TASK DETAILS: The entries that follow include a run beginning at the line with "[00:07:47.28]" and ending at the line with "[00:07:52.68]"; restate that run word for word and leave the rest out.

RECORDS FOR THE TASK:
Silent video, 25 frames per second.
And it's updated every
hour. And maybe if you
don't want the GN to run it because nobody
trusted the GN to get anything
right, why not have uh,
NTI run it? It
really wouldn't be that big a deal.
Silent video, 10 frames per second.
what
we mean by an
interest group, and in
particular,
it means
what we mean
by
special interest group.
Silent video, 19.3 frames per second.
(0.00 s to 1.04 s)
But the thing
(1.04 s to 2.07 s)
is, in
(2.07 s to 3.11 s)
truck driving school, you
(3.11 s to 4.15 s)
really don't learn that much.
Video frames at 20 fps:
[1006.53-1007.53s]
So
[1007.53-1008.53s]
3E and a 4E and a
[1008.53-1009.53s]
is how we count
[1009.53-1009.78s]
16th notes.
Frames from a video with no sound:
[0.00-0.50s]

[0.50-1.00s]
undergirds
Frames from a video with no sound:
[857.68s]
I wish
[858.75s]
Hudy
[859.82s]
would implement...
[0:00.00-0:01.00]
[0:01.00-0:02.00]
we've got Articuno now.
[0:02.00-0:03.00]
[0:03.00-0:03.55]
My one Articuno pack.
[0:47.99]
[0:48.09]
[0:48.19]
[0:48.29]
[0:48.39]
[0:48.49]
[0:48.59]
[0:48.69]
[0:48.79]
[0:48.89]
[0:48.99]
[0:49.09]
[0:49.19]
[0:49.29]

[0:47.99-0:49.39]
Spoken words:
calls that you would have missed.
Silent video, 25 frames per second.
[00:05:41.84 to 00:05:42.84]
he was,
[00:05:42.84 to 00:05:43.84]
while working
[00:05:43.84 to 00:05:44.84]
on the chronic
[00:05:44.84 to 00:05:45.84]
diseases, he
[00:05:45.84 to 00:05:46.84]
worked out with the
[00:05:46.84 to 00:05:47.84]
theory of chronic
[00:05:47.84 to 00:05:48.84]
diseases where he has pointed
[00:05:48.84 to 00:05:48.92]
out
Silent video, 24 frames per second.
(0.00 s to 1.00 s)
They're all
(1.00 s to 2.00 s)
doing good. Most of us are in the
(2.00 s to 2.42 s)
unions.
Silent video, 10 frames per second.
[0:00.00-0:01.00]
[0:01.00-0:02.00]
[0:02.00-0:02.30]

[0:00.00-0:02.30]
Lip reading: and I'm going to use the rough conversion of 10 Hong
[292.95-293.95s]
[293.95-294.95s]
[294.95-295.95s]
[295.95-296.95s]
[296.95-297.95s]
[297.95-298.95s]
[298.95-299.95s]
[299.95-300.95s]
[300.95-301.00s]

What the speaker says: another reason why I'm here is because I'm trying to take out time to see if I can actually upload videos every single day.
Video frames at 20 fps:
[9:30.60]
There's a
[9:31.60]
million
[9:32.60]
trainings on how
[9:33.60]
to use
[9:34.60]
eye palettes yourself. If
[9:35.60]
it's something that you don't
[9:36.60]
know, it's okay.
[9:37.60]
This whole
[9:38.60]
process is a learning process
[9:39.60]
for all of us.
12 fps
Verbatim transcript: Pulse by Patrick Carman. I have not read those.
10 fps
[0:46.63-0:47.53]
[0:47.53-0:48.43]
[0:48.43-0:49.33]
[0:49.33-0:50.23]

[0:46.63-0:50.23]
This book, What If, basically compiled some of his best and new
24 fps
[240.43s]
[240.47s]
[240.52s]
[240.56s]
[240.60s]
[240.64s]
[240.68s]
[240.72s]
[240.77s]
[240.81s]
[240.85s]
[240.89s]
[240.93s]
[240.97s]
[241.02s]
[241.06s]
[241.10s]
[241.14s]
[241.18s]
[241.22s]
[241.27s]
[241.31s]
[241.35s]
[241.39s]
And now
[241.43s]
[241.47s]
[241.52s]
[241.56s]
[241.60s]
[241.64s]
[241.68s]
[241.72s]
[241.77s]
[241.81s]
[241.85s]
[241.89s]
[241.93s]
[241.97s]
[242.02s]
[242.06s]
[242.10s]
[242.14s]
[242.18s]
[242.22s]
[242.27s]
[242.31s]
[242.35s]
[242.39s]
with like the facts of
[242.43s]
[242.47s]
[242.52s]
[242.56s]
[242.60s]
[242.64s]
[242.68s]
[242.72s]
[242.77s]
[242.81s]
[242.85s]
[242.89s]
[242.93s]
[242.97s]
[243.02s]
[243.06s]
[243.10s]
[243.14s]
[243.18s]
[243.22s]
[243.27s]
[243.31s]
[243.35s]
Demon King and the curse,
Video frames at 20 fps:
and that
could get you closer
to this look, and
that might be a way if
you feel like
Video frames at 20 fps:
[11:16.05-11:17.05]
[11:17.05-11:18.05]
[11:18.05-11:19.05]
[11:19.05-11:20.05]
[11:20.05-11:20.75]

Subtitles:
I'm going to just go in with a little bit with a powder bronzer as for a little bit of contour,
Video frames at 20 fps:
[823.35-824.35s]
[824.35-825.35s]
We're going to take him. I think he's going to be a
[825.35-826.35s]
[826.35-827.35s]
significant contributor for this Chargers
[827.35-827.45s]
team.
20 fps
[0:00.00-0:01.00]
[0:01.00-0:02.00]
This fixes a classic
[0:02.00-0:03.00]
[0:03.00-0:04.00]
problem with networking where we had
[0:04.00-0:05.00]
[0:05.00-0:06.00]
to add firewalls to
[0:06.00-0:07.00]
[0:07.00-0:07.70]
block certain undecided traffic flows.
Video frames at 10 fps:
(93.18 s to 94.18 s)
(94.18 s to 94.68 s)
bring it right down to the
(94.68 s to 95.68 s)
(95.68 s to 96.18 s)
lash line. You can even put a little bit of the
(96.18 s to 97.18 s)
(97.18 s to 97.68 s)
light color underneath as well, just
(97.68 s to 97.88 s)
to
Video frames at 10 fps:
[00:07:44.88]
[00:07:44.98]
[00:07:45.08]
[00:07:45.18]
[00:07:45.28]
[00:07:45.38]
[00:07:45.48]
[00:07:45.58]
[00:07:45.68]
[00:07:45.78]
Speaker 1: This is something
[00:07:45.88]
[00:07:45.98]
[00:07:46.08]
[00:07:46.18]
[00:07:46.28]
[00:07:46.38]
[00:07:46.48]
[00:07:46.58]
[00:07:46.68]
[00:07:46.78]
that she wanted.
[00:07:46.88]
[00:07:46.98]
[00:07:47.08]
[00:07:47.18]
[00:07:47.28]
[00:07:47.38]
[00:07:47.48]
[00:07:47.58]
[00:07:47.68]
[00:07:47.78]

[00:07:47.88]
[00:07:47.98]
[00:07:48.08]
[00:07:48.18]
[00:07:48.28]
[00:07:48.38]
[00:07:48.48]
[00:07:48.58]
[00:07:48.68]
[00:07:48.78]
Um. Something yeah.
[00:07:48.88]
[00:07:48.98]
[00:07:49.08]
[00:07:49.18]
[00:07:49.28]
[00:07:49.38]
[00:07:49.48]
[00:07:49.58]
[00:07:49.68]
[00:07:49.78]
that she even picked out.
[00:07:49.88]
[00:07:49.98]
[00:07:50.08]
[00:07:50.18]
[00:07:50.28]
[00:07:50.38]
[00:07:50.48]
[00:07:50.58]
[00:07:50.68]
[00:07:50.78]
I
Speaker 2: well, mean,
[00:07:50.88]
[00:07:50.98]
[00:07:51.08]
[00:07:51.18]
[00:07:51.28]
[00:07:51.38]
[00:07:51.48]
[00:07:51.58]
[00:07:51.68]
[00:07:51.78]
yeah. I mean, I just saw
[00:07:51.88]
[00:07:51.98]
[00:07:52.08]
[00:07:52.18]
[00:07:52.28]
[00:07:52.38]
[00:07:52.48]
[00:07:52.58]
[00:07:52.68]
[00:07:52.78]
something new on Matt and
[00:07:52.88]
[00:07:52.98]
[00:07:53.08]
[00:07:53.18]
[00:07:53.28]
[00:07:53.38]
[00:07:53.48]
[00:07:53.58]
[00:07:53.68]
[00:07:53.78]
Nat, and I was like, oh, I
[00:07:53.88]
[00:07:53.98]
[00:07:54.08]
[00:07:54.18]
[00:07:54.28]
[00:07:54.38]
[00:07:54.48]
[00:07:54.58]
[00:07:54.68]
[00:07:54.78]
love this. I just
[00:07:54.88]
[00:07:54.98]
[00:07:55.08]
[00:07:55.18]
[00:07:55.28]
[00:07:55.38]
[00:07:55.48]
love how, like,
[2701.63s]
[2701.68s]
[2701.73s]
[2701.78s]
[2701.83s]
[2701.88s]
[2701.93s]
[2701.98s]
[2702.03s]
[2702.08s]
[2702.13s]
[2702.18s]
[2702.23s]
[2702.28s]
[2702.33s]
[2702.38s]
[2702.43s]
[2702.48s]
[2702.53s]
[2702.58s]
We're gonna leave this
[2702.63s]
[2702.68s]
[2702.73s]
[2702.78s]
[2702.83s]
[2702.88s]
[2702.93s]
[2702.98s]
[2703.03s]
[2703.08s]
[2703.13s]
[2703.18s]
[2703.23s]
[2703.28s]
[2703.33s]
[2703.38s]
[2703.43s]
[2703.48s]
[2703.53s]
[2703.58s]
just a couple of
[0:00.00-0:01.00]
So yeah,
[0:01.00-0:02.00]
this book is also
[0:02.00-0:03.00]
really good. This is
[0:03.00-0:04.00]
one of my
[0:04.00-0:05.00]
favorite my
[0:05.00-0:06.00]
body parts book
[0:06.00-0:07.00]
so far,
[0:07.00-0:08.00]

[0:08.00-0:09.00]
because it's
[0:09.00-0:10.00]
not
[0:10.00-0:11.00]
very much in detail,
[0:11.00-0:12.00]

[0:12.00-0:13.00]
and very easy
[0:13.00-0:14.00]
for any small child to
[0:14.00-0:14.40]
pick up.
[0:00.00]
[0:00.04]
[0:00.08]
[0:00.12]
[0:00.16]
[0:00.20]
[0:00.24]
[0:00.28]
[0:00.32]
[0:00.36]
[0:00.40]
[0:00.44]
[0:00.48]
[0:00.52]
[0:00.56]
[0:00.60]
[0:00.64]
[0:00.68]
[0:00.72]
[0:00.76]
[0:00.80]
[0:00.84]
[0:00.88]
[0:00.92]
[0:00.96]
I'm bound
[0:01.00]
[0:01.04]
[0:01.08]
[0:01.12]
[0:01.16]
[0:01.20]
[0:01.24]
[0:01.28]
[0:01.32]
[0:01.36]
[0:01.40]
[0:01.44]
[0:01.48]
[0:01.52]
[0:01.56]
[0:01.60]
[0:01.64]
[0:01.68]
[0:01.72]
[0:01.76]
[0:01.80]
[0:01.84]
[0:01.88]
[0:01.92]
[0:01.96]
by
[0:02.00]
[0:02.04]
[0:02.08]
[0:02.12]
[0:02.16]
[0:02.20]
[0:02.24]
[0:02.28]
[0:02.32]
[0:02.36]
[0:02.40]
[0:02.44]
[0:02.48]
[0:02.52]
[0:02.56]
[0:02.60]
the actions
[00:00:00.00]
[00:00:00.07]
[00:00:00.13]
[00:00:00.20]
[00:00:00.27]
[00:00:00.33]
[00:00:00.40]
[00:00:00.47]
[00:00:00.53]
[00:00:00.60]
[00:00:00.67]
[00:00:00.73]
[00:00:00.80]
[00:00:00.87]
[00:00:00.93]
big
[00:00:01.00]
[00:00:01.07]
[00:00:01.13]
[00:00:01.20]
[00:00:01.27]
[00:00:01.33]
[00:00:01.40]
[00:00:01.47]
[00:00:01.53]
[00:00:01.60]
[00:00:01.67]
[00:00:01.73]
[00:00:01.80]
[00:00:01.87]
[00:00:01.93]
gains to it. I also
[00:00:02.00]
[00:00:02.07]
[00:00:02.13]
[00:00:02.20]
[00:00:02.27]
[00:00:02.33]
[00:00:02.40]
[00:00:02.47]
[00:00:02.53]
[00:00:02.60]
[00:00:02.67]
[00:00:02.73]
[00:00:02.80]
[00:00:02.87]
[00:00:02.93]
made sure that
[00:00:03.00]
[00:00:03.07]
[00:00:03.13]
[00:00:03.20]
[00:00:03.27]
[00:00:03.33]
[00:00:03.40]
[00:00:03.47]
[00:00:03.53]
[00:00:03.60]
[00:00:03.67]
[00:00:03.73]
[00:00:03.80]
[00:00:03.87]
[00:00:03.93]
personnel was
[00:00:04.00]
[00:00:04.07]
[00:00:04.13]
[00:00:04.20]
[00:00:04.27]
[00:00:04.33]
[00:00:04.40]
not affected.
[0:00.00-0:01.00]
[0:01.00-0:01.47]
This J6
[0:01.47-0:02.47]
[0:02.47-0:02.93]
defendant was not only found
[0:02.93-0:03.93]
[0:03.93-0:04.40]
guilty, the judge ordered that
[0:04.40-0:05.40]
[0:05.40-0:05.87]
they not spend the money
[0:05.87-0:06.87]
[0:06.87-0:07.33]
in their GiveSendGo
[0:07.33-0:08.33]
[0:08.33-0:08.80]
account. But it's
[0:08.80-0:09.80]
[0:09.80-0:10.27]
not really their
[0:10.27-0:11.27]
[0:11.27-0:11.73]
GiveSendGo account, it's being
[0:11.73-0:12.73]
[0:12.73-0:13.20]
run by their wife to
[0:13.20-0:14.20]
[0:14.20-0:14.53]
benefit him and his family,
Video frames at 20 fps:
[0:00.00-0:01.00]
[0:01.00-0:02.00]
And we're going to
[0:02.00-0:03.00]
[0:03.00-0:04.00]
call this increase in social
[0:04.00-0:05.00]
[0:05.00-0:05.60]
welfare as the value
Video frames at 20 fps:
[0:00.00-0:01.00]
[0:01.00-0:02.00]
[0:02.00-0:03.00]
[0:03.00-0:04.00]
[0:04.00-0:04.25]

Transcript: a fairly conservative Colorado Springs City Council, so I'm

TASK RESULT:
[00:07:47.28]
[00:07:47.38]
[00:07:47.48]
[00:07:47.58]
[00:07:47.68]
[00:07:47.78]

[00:07:47.88]
[00:07:47.98]
[00:07:48.08]
[00:07:48.18]
[00:07:48.28]
[00:07:48.38]
[00:07:48.48]
[00:07:48.58]
[00:07:48.68]
[00:07:48.78]
Um. Something yeah.
[00:07:48.88]
[00:07:48.98]
[00:07:49.08]
[00:07:49.18]
[00:07:49.28]
[00:07:49.38]
[00:07:49.48]
[00:07:49.58]
[00:07:49.68]
[00:07:49.78]
that she even picked out.
[00:07:49.88]
[00:07:49.98]
[00:07:50.08]
[00:07:50.18]
[00:07:50.28]
[00:07:50.38]
[00:07:50.48]
[00:07:50.58]
[00:07:50.68]
[00:07:50.78]
I
Speaker 2: well, mean,
[00:07:50.88]
[00:07:50.98]
[00:07:51.08]
[00:07:51.18]
[00:07:51.28]
[00:07:51.38]
[00:07:51.48]
[00:07:51.58]
[00:07:51.68]
[00:07:51.78]
yeah. I mean, I just saw
[00:07:51.88]
[00:07:51.98]
[00:07:52.08]
[00:07:52.18]
[00:07:52.28]
[00:07:52.38]
[00:07:52.48]
[00:07:52.58]
[00:07:52.68]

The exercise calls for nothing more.